▼▼▼
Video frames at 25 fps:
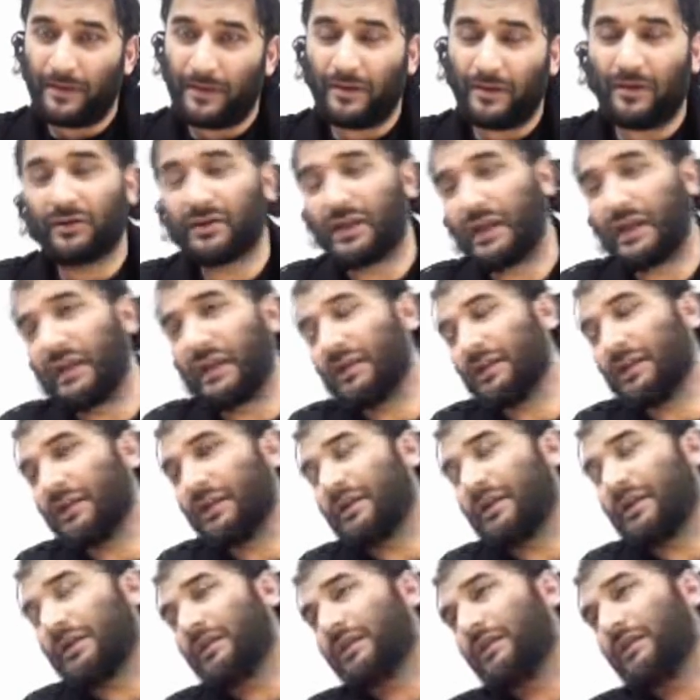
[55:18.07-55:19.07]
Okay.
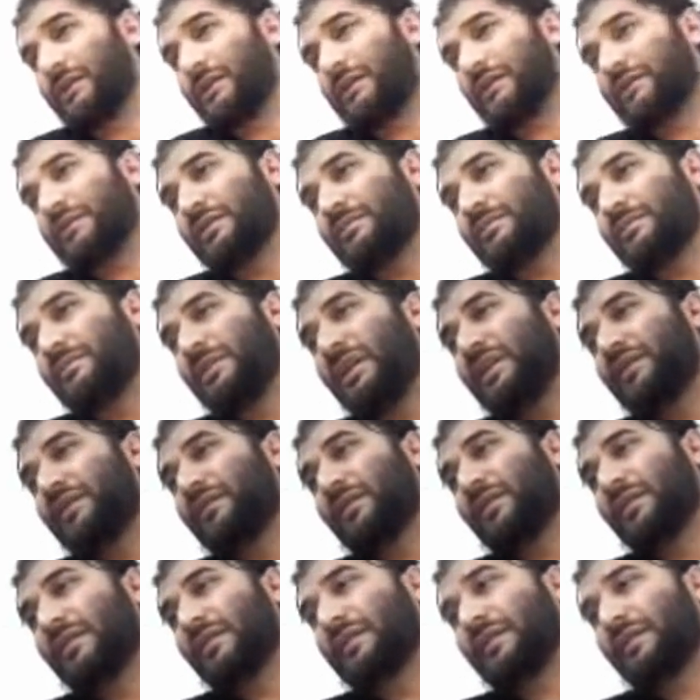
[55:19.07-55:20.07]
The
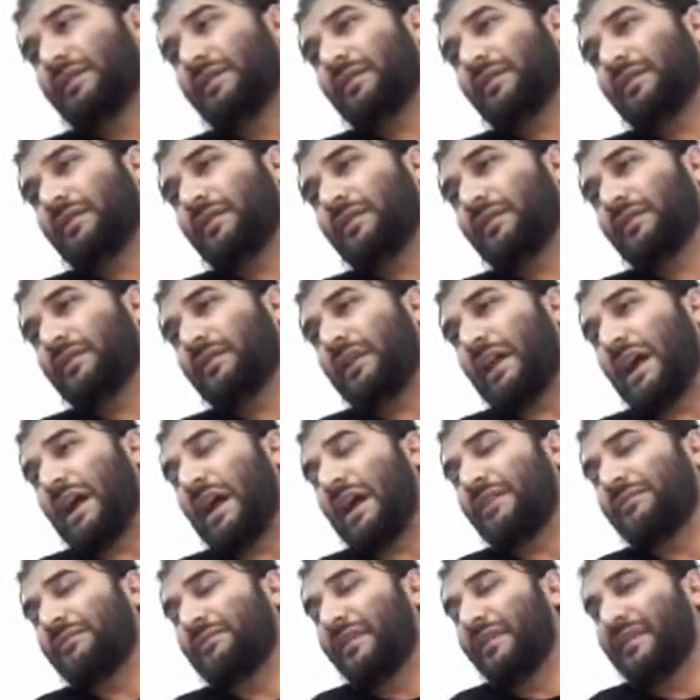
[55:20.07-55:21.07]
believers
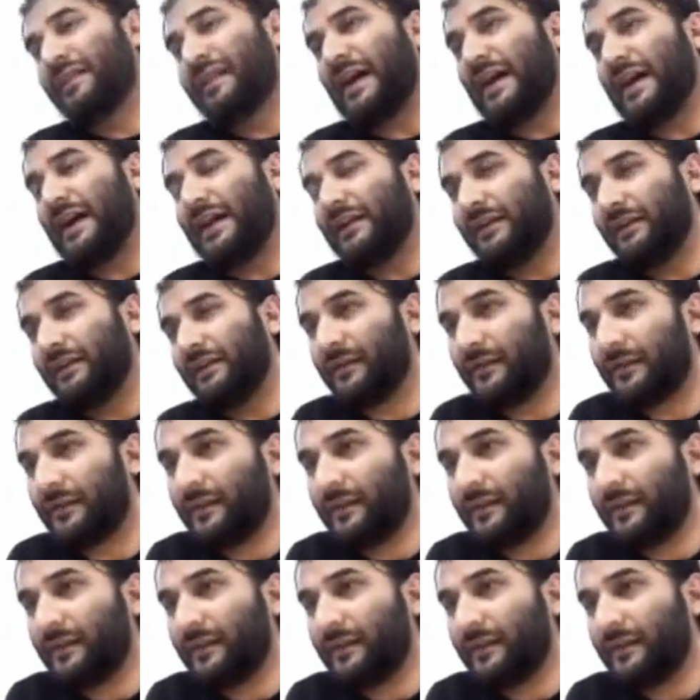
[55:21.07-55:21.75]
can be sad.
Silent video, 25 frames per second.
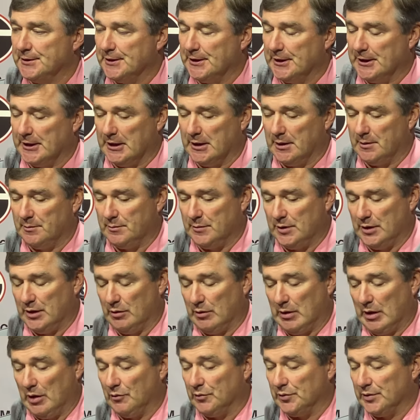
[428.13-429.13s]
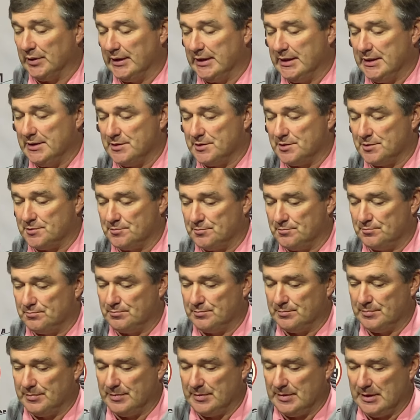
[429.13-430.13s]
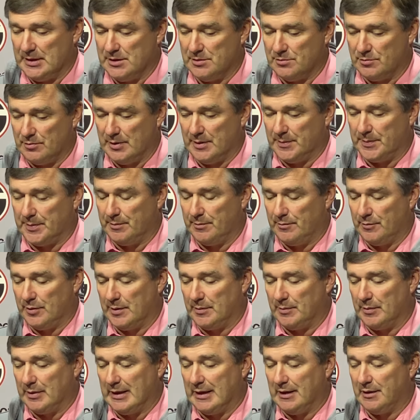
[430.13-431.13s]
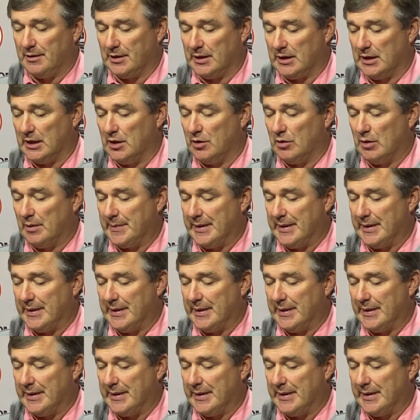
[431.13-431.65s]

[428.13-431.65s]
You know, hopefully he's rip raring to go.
▲▲▲
→ Assignment:
Copy from the entries only those lines that hold the word "frames".

→ Solution for this problem:
Video frames at 25 fps:
Silent video, 25 frames per second.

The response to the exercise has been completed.